By the early 1990s local authorities felt battered by the constant stream of measures enforced by central government. No fewer than 124 Acts of Parliament which affected them had been passed during the 1980s. There was also resentment and a widespread suspicion in many local authorities that they were penalised for not being Conservative-controlled. In 1990 for example, 21 local authorities were capped because they planned to spend on average 12.5 per cent more than the Standard Spending Assessment allowed. Not a single Conservative-controlled council was capped.
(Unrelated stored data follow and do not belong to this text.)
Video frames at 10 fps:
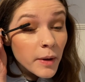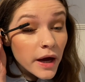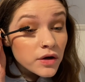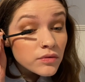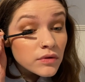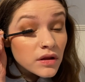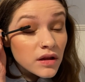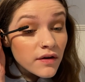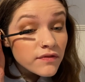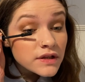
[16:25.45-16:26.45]
I don't
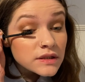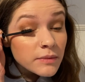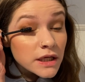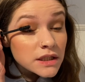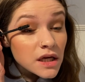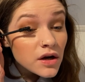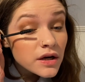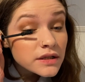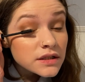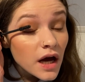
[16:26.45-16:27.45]
love this mascara.
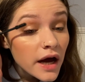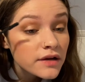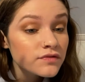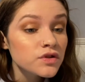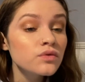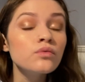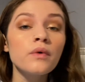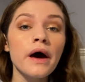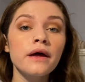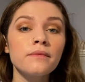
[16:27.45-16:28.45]
It's kind of too
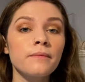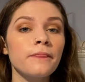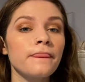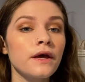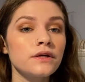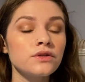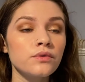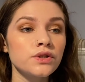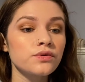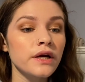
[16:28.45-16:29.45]
wet, so
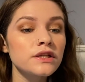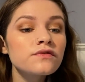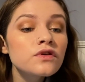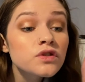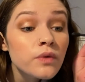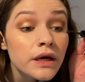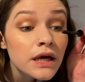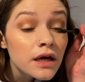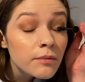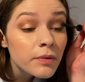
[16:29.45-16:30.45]
it transfers, so I
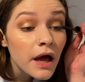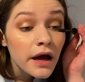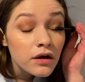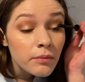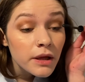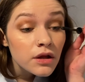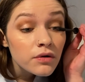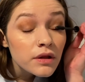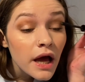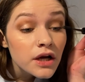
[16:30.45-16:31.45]
can't apply it on my
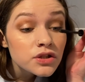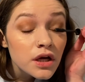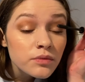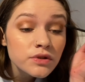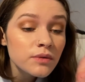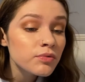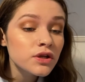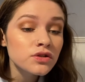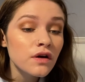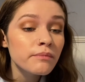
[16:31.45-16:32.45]
lower lash line, which I'm
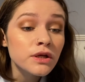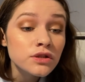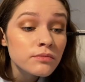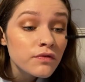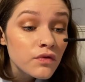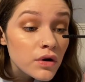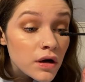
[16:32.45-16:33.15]
pretty sure I've mentioned before.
Conservative Berkshire increased its spending by 20.6 per cent but remained untouched, while Brent, a Labour-controlled London Borough, was capped when its spending rose by only 1.4 per cent.
Yet of all the local authorities it was Westminster which attracted most adverse attention. As one of only two Conservative-controlled councils left in London, it received so many different kinds of grant and relief in 1995-6, that a local authority in the Midlands reckoned that had it enjoyed a similar level of government help it would not have needed to ask anyone to pay the Council Tax and would have been rich enough to meet its budget commitments and also pay Ј1,000 to each household! In 1996 also, as a result of seven years' research into Westminster Council's housing sales, the District Auditor found six senior councillors guilty of gerrymandering.
On coming to power. Labour announced that local authorities should be less constrained by central government and more accountable to local people. Labour proposes abandoning capping, but retaining powers to curb what it calls 'excessive' rises. It will also allow councils to choose whether
or not to put services out to tender. Each council will be required to produce a performance plan. London will again have an elected authority, and an elected mayor. Labour also promised to introduce regional assemblies for England if there is a clear desire and also popular consent.
There is, however, no guarantee that Labour councils will not display corrupt practices as Conservative ones have done. Corruption flourishes where one party enjoys absolute control. One or two Labour councils in the Glasgow area have a reputation for corruption. Rooting out corrupt practices remains a constant task. Nor is there any guarantee that the Labour government will not be tempted to limit real local democracy if it finds local authorities unwilling to comply with its policies. It was possibly with these issues in mind that Tony Blair promised a tough code and independent investigations into alleged corruption, and promised to revitalise local elections, arrange the direct election of mayors and overhaul local government committee structures. With a Labour administration in control of the state, the public will punish it when it is unpopular by voting Conservative councillors back into the town hall.